What are the risks of not decentralizing Braavos or other crypto wallets like Metamask?
Compared to different protocols, the risks are much lower because Braavos is fully self-custodial, meaning that only the user controls their wallet and the funds in it, even though it is not fully decentralized. However, there are still risks that exist. For instance, if Braavos were to operate from the United States and the country decides that self-custodial wallets are illegal, then we would have two options: to break the law, which we are reluctant to do, or to shut down the platform. If we were centralized, we would have to shut down the platform, and the wallet would remain inactive. People would still have full custody of their funds, but there wouldn’t be any further updates.
On the other hand, if the protocol is decentralized and governed by different token holders residing in various parts of the world, then they are not subject to a single jurisdiction. This makes it much harder to censor or ban them compared to centralized entities. While it may not be critical for wallets, it could be extremely problematic for DeFi protocols or NFTs.
Does a DAO always require a token? Can DAOs exist without a token?
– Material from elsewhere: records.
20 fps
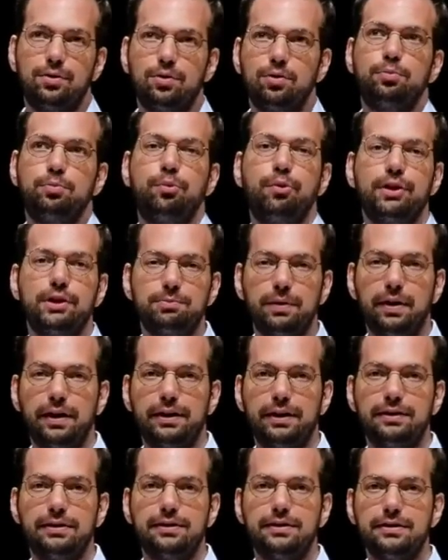the whole point
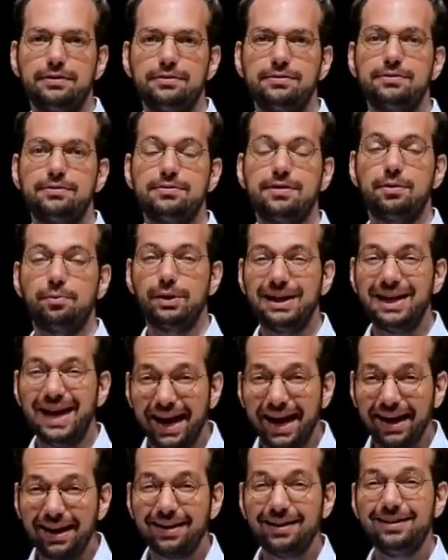behind this is that we
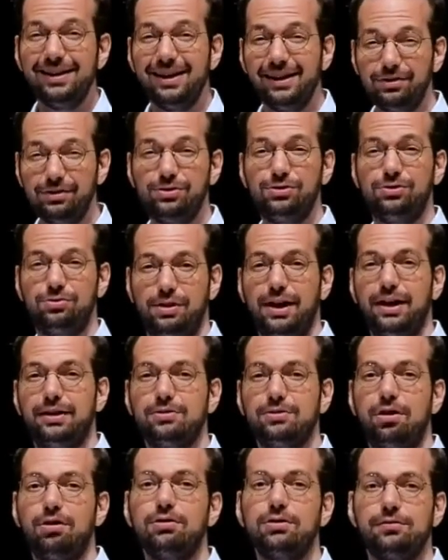can
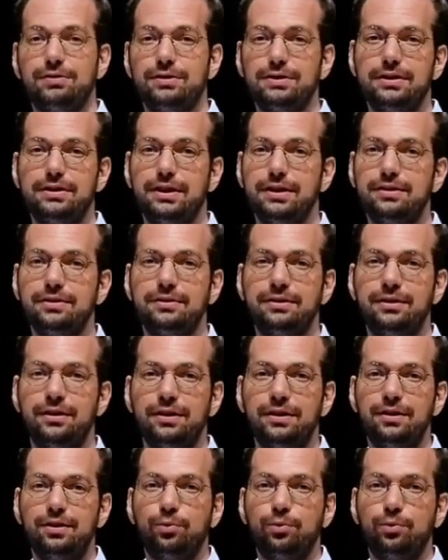extract all of the data.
This is a great question, and the answer is still not definitive. The way in which DAOs are managed and decisions are made is still evolving. I certainly think that we will see new models and ways in which protocols are governed. I can suggest a few things that are not specifically related to tokens. We could give governance powers to those who interact the most with the protocol. For example, users who use the protocol the most could have a say in how the protocol evolves, as opposed to just investors who bought tokens for voting and don’t use the platform regularly. This is just one example, and there could be other ways to control protocols without linking them specifically to tokens or to monetary power, meaning that those with the deepest pockets control the protocol.
As a company who’s end goal is to decentralize, how do you reassure your initial investors that they will get a return on their investment?
That’s a great question. I think that when you structure a company and bring in investors, it’s important to ensure that both investors and founders are aligned in terms of the end goal of the protocol. For decentralized protocols, this means that neither investors, founders, nor company employees or engineers will control a large stake of the voting power. So in that sense, investors can still make a profit, but they should understand that the community at large receives most of the monetary value and voting power.